A new study published in The Lancet Respiratory Medicine states that “the findings suggest that there is an urgent need to develop effective interventions to trace the pathogenesis of chronic Covid and reduce the risk of protracted covid.”
It’s been more than two years since the COVID-19 pandemic first shook the world, but new data keeps emerging as researchers explore the virus and its effects. A new study published in The Lancet Respiratory Medicine says that even after two years, nearly half of the hospitalized patients showed at least one symptom.
“Despite the severity of the early illness, COVID-19 survivors’ physical and mental health improved over time, with the majority returning to their original jobs within two years.” however, the burden of the symptomatic sequelae remained significantly higher. COVID-19 Survivors had a significantly lower health status compared to the general population at two years. The study findings indicate that the pathogenesis of chronic Covid and the development of effective interventions to reduce the risk of protracted covid is urgently needed,” the study said, thus highlighting the need to take protracted steps to tackle Covid.

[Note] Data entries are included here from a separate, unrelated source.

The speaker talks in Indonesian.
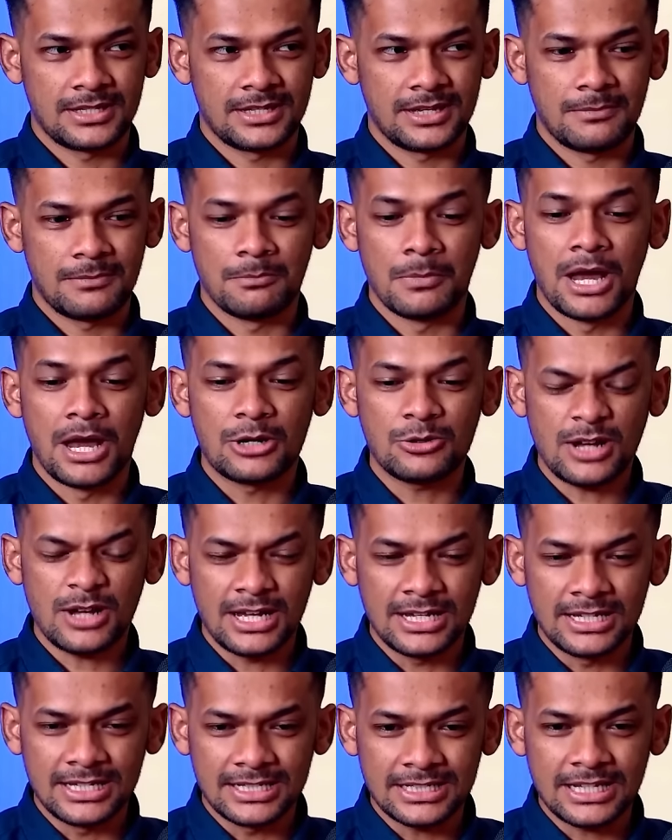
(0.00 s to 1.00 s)
baru
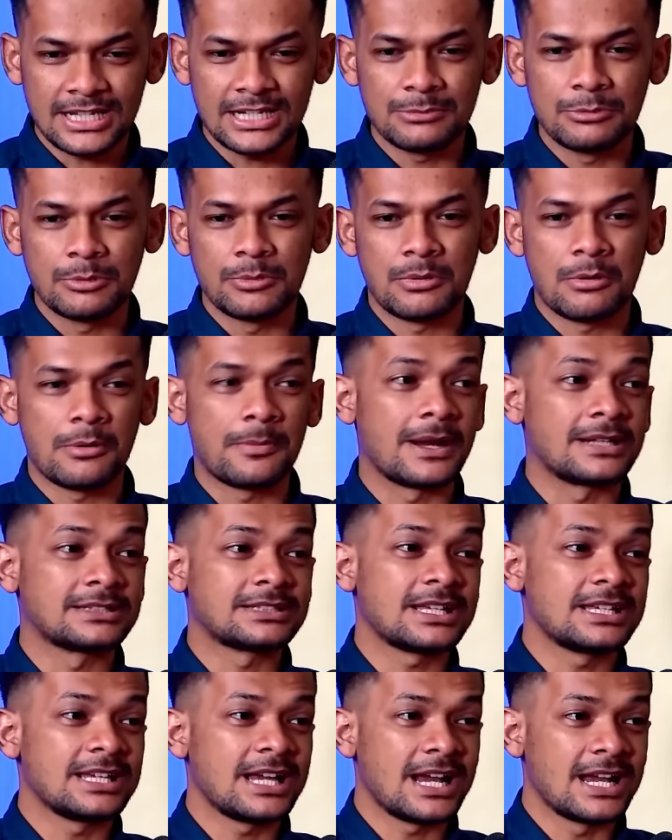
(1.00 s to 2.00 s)
akhirnya ada beberapa
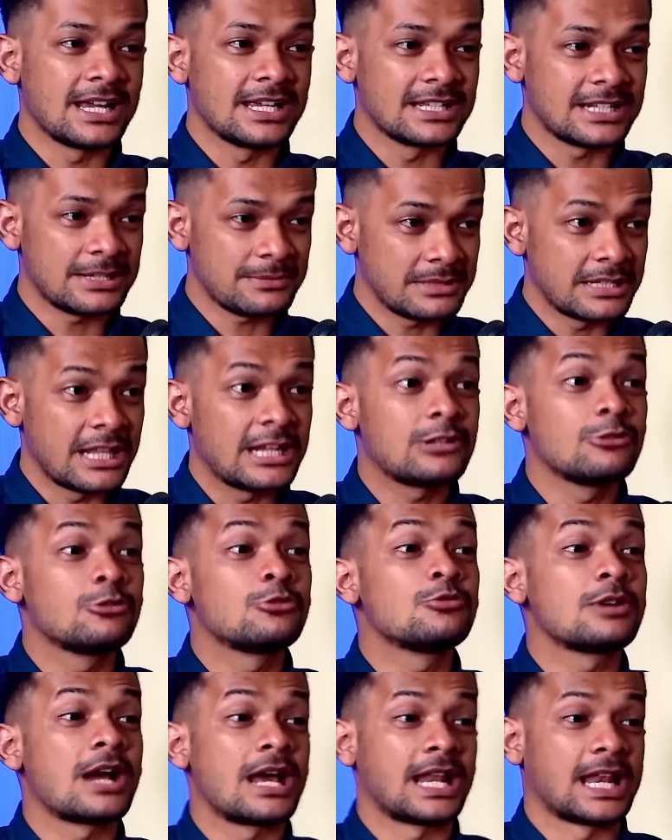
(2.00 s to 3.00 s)
partai yang akhirnya menarik
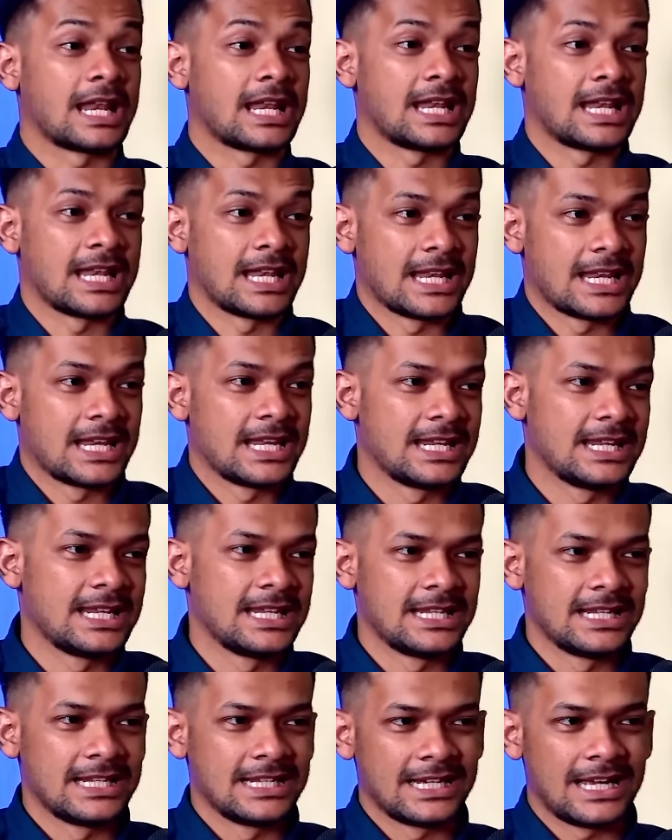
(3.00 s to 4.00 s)
dukungan. Hmm.
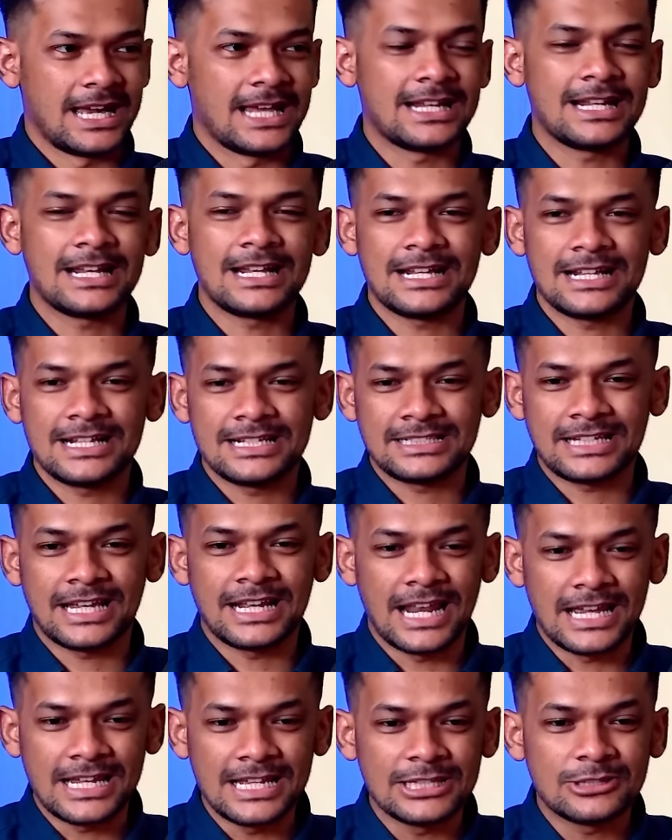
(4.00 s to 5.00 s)
Karena
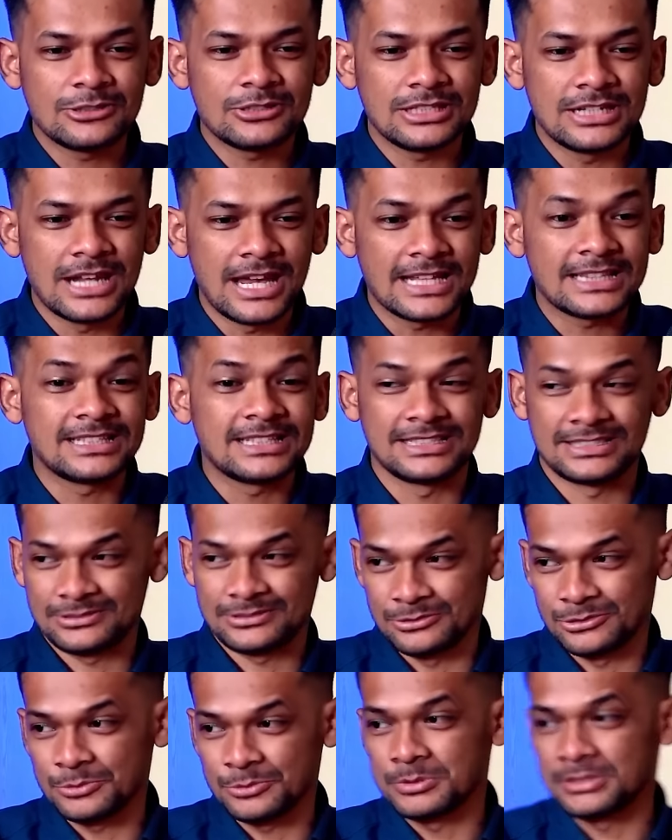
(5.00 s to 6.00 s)
sekali lagi itu tidak etis
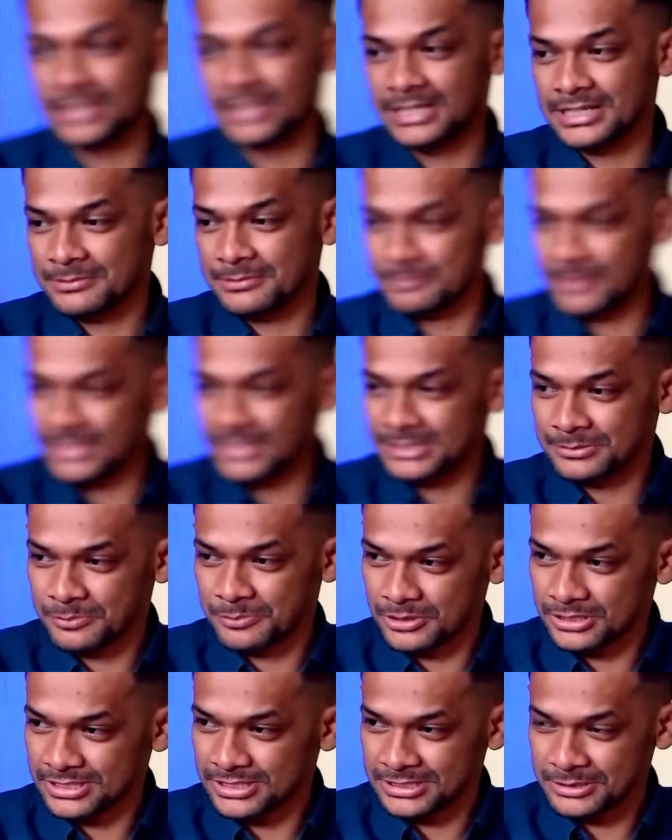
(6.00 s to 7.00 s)
untuk misalnya pada saat
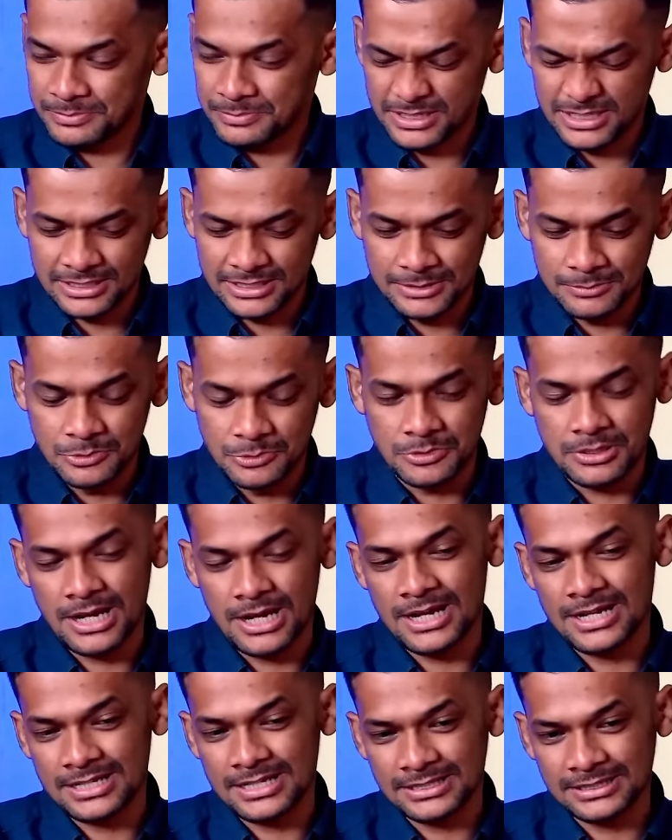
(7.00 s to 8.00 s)
proses independen
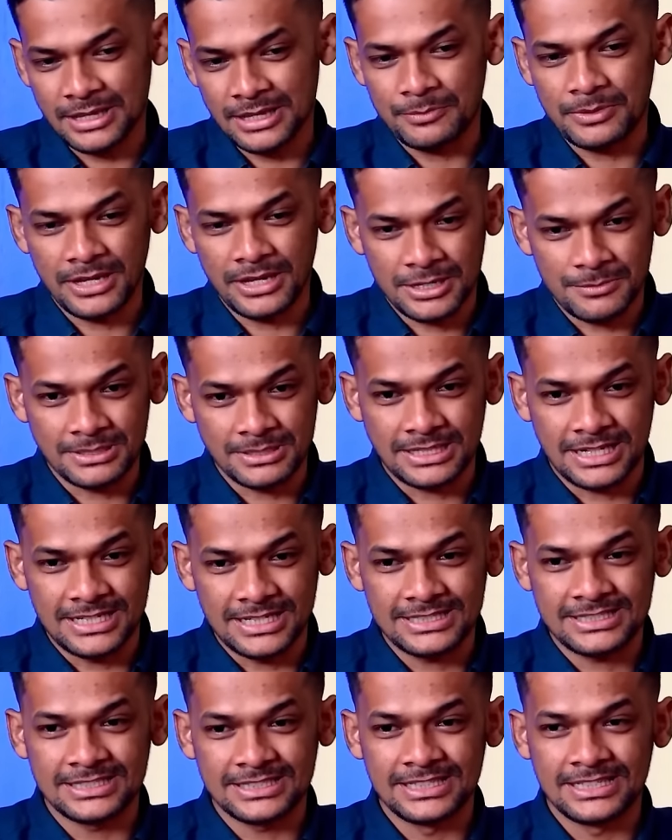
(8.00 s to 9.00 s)
dibuka, tapi akhirnya Mas Anies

The study further noted that “prolonged COVID symptoms over two years were related to decreased quality of life, reduced exercise capacity, abnormal mental health, and increased use of post-discharge health care… on critically ill patients.” There was a significantly higher burden of restrictive ventilatory impairment and loss of lung proliferation compared to controls at two-year follow-up.”
The Lancet study noted that fatigue was the most frequently reported symptom at two years, “regardless of initial disease severity. Consistent with our findings, there is a pattern of fatigue during the recovery phase of a severe acute respiratory syndrome (SARS). Higher prevalence was also observed and may persist for up to four years.”
The study included 1,192 participants with acute COVID-19 who were admitted to the Jin Yin-Tan Hospital in Wuhan on January 7 and May 29, 2020. The results were from the six-month, 12-month, and two-year studies. Kovid-19 cases were first reported from Wuhan, China in December 2019.
According to media reports, the study’s lead author, Professor Bin Cao of the Sino-Japan Friendship Hospital in China, stated in a statement that the finding indicates that “for a certain proportion of hospitalized COVID-19 survivors, while They may have cleared the initial infection, requiring more than two years to fully recover. Continued follow-up of COVID-19 survivors, especially those with long COVID symptoms, can prevent the long course of the disease. It is essential to understand, as is another exploration, the benefits of rehabilitation programs for recovery. Clearly the need to provide continued support to a significant proportion of people who have COVID-19, and to understand this. for how vaccines, emerging treatments, and variants affect long-term health outcomes.”